++++ Material provided
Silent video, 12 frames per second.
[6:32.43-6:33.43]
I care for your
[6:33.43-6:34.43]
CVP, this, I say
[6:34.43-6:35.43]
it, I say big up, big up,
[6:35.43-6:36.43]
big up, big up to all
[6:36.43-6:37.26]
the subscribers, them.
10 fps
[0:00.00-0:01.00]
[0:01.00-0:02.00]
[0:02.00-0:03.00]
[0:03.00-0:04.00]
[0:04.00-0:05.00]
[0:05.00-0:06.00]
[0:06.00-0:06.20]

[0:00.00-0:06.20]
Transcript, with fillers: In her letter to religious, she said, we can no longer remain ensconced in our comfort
++++++++
++++ Material provided
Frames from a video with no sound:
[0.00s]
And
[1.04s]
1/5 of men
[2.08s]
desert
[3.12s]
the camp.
++++++++
_Activity_:
Find the string "with" in the data. Report each line it appears in.

_Answer to this task_:
Transcript, with fillers: In her letter to religious, she said, we can no longer remain ensconced in our comfort
Frames from a video with no sound:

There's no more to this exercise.